Required action: Copy all records verbatim, images excluded.

(The data begins)

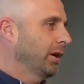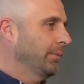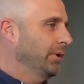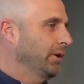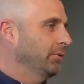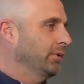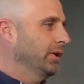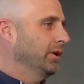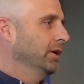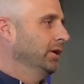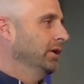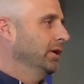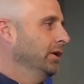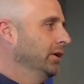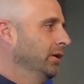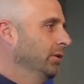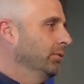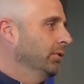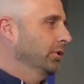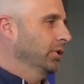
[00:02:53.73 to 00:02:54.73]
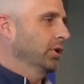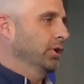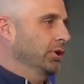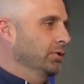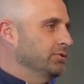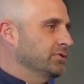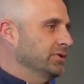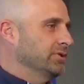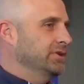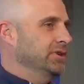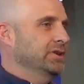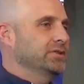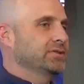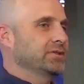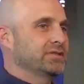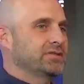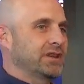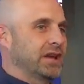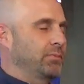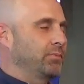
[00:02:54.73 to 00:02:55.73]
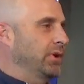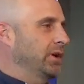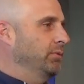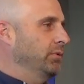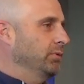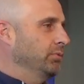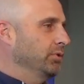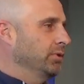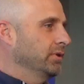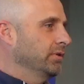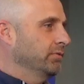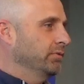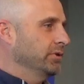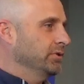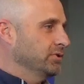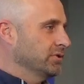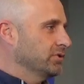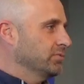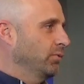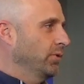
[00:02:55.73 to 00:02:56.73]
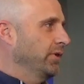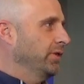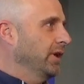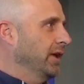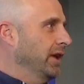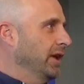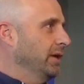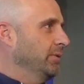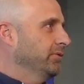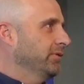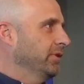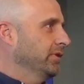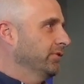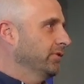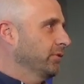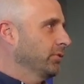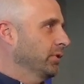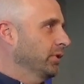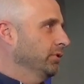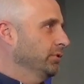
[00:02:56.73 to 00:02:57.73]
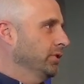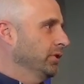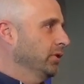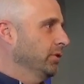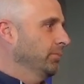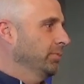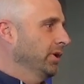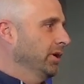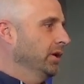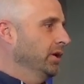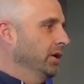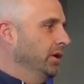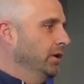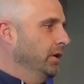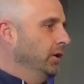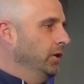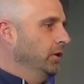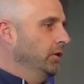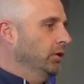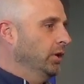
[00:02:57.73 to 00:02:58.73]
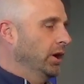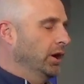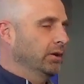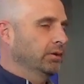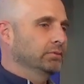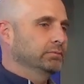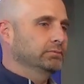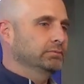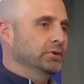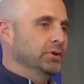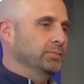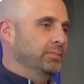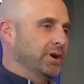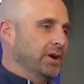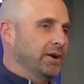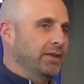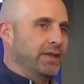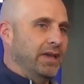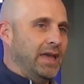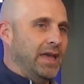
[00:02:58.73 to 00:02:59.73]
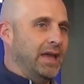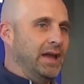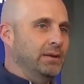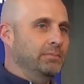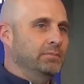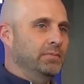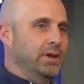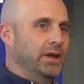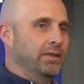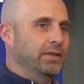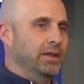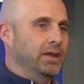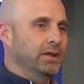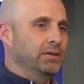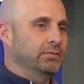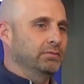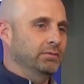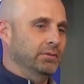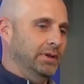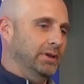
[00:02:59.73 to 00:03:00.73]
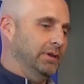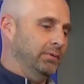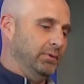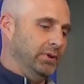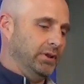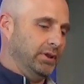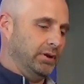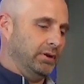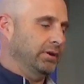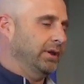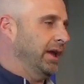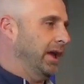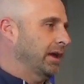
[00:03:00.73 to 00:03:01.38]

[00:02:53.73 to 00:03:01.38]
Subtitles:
I mean, we're going to coach and teach the same way we would if we just won the game six in a row, you know. But you bury the game, and then we literally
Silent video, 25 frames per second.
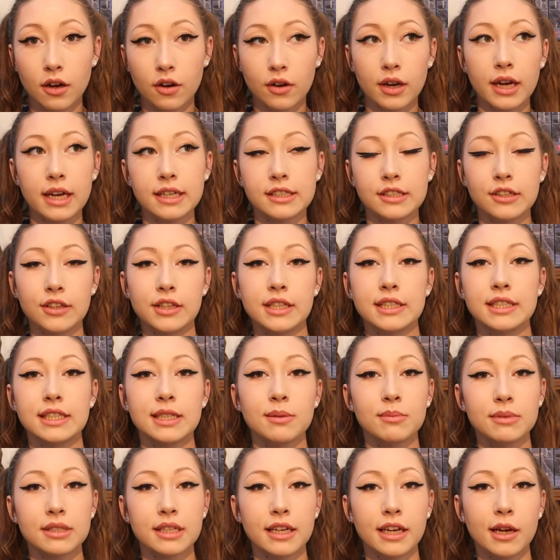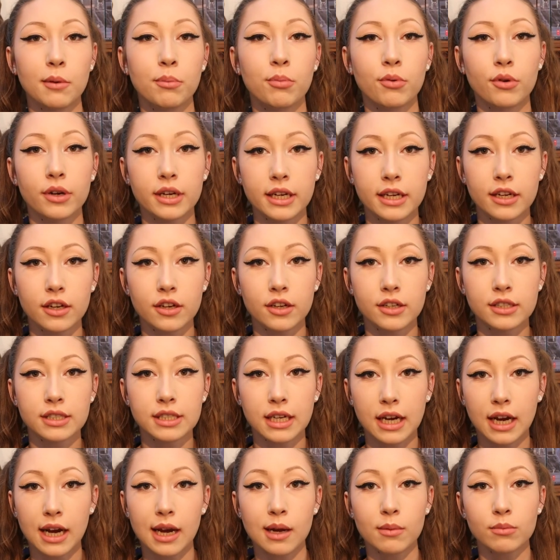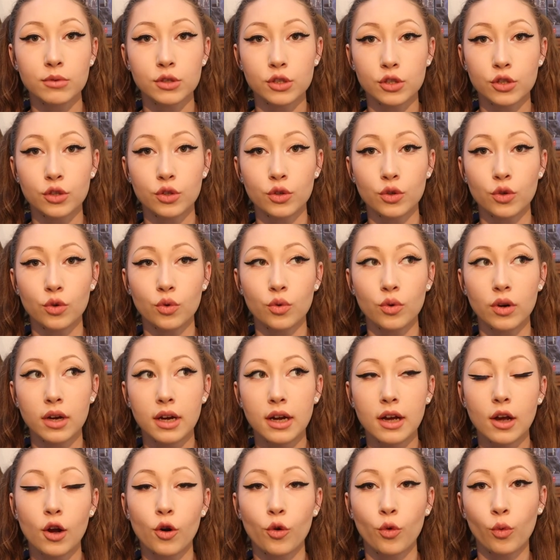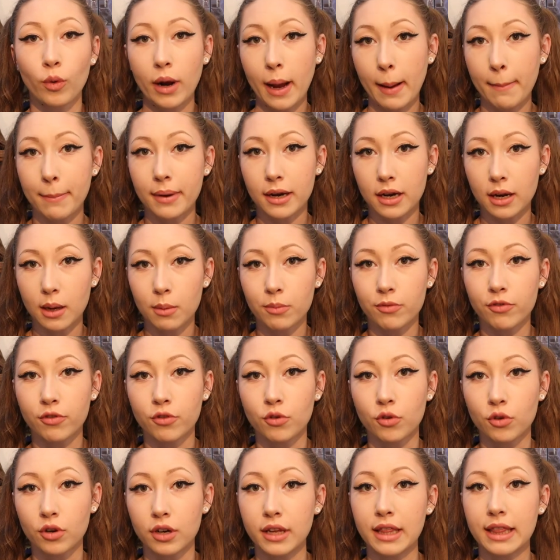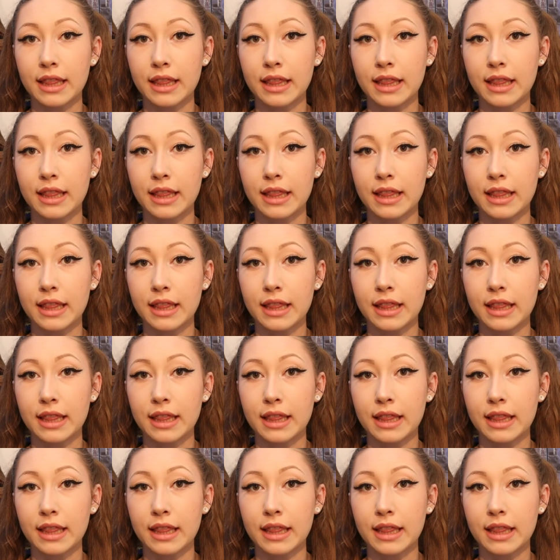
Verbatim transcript: Okay, so this seems like a pretty good time to wrap it up for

(The data ends)

Your response:
[00:02:53.73 to 00:02:54.73]
[00:02:54.73 to 00:02:55.73]
[00:02:55.73 to 00:02:56.73]
[00:02:56.73 to 00:02:57.73]
[00:02:57.73 to 00:02:58.73]
[00:02:58.73 to 00:02:59.73]
[00:02:59.73 to 00:03:00.73]
[00:03:00.73 to 00:03:01.38]

[00:02:53.73 to 00:03:01.38]
Subtitles:
I mean, we're going to coach and teach the same way we would if we just won the game six in a row, you know. But you bury the game, and then we literally
Silent video, 25 frames per second.
Verbatim transcript: Okay, so this seems like a pretty good time to wrap it up for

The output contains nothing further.